Monthly magazine devoted to the 5-string banjo

Banjo Newsletter (BNL) is a monthly magazine devoted to the 5-string banjo.

==Newsletter==
Founded in 1973 by Hubbard "Hub" Nitchie and his wife Nancy, the magazine covers a range of banjo topics, including features on banjo players, banjo techniques (predominantly the three-finger or Scruggs style and the clawhammer playing style), beginning banjo, music theory, banjo set-up and accessories, product and record reviews. Banjo tablature is featured in each issue.

Since 1993, BNL has been published by its founder's sons Donald and Spencer, who serve as editor and business manager, respectively. As of 2011 the magazine had a circulation of approximately 6,800 copies.

The International Bluegrass Music Association (IBMA) awarded Hub Nitchie its Print Media Person of the Year award in 1992 and Banjo Newsletter its Distinguished Achievement Award in 2008.

On April 1, 2013, the Banjo Newsletter web site received a major overhaul.
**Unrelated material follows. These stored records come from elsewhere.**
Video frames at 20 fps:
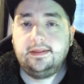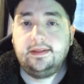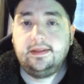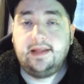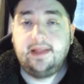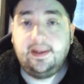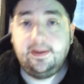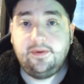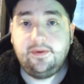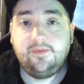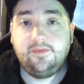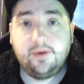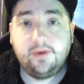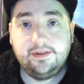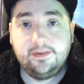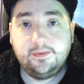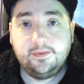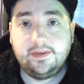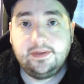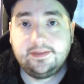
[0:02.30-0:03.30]
Hello
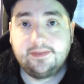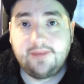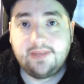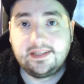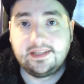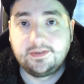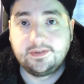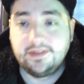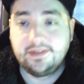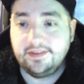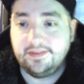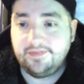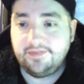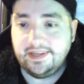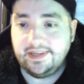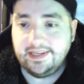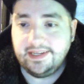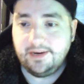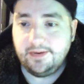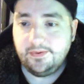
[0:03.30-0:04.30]
everyone, welcome back to another
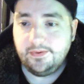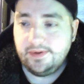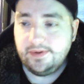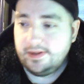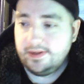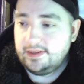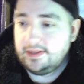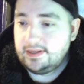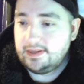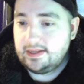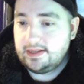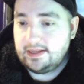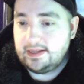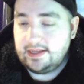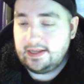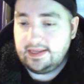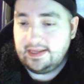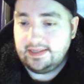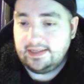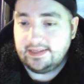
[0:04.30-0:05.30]
video.
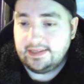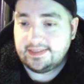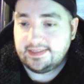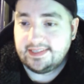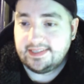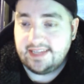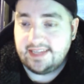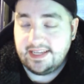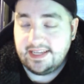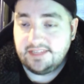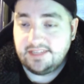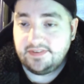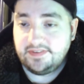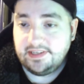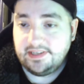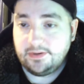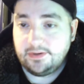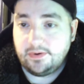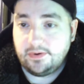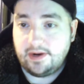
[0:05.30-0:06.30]
In today's
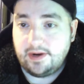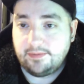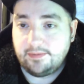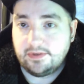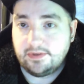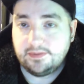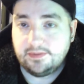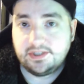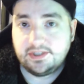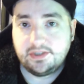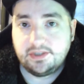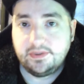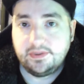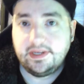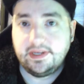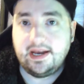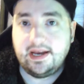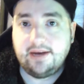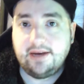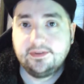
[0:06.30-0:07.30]
video I'm going to be showing
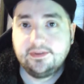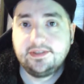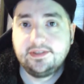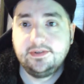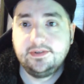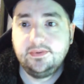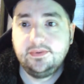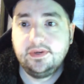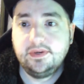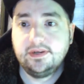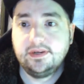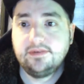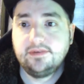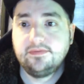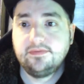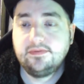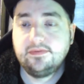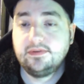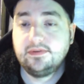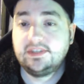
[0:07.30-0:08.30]
you how to
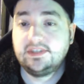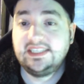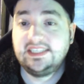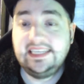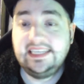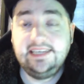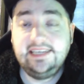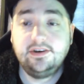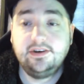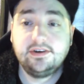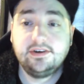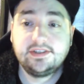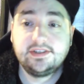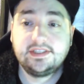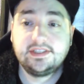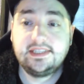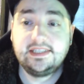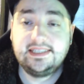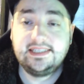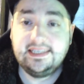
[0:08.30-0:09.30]
see your
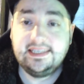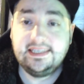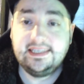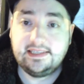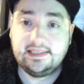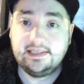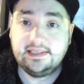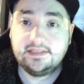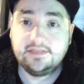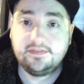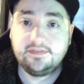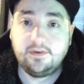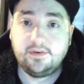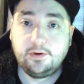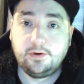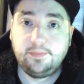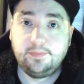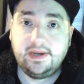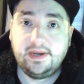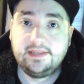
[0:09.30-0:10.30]
statistics
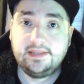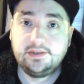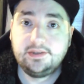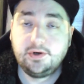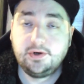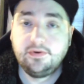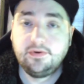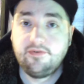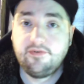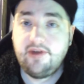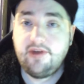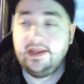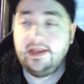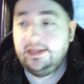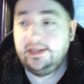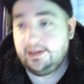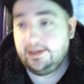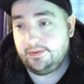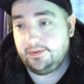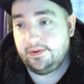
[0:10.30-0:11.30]
for Pandora
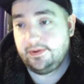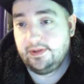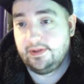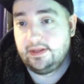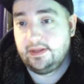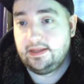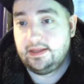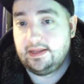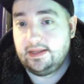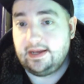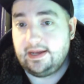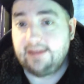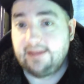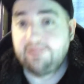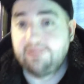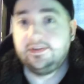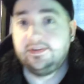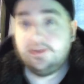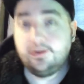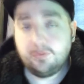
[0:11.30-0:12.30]
Radio. And
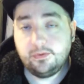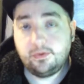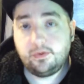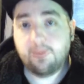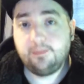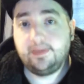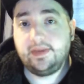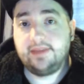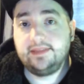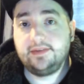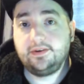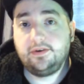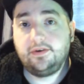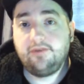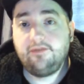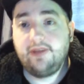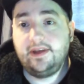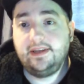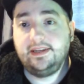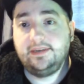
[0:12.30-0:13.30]
if you don't know what Pandora
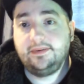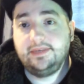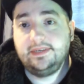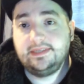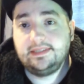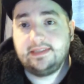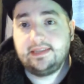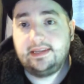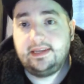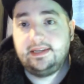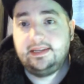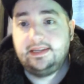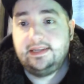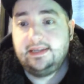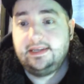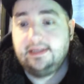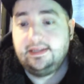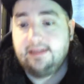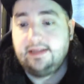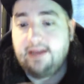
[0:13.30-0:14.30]
Radio is, then
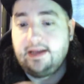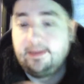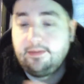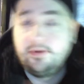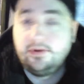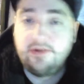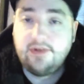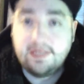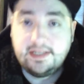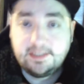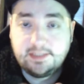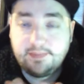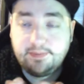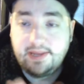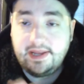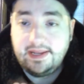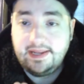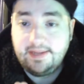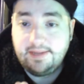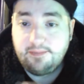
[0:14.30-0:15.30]
I'm going to
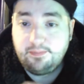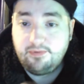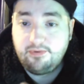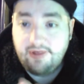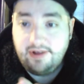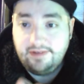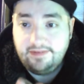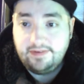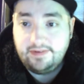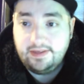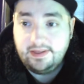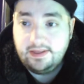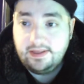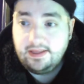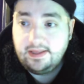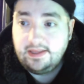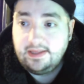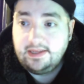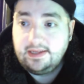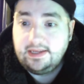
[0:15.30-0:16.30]
explain it briefly.
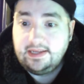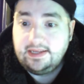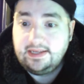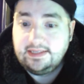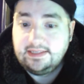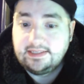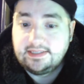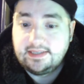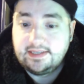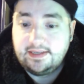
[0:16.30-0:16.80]
It's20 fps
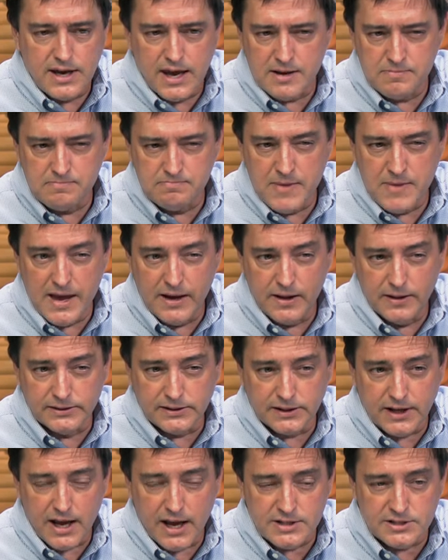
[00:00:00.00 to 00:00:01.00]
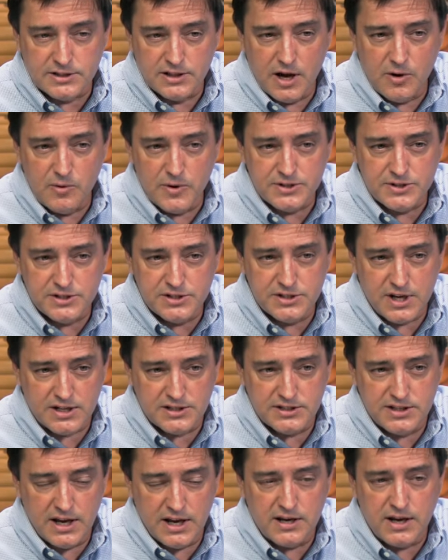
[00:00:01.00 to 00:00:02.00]
can melt as low as
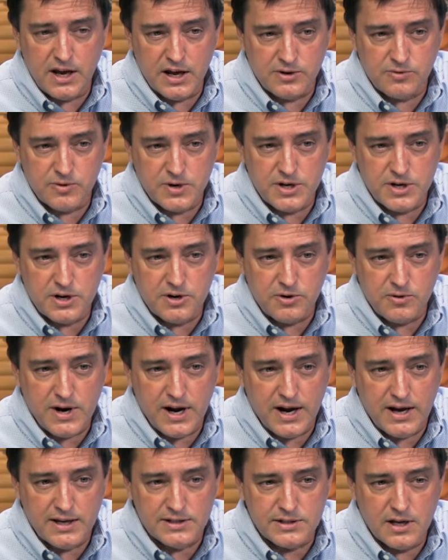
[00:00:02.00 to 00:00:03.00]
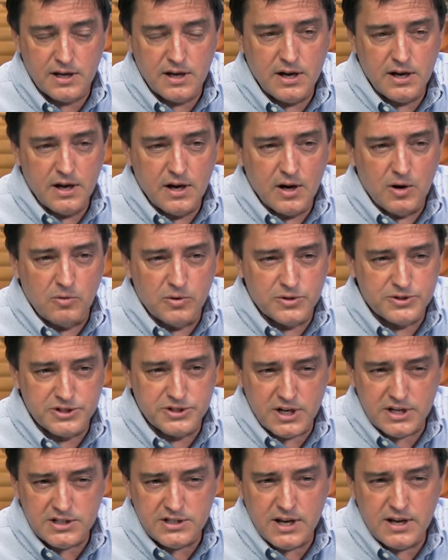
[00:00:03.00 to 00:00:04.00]
sixteen hundred degrees. Well,
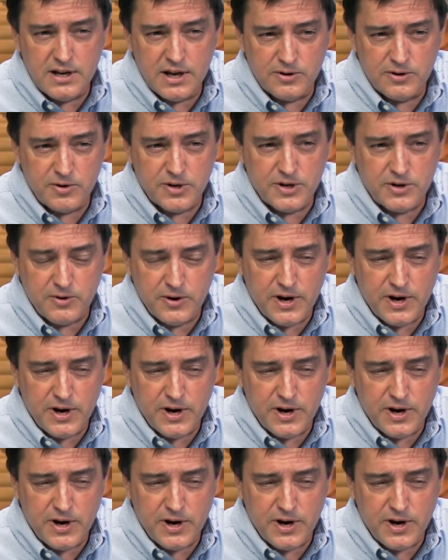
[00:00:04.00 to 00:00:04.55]
sixteen hundred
From that time, it included all of the articles and classified advertising published in each edition. Eventually all of the publication's back issues will be uploaded as well. The site now uses AJAX technology to produce uninterrupted playback of the audio files while browsing the site. To avoid bandwidth issues associated with hosting mp3 audio files, links to the sound files were replaced with interactive audio players. The newsletter's banjo tablature selections, previously available only in the print magazine, also were made available online, with the option to purchase each tab separately. An online subscription option was added to the range of subscription choices, and a paywall was implemented to limit non-subscribers to five articles per month.

In July 2013, the paywall was reduced to three articles per month, and the latest edition was made accessible to subscribers only.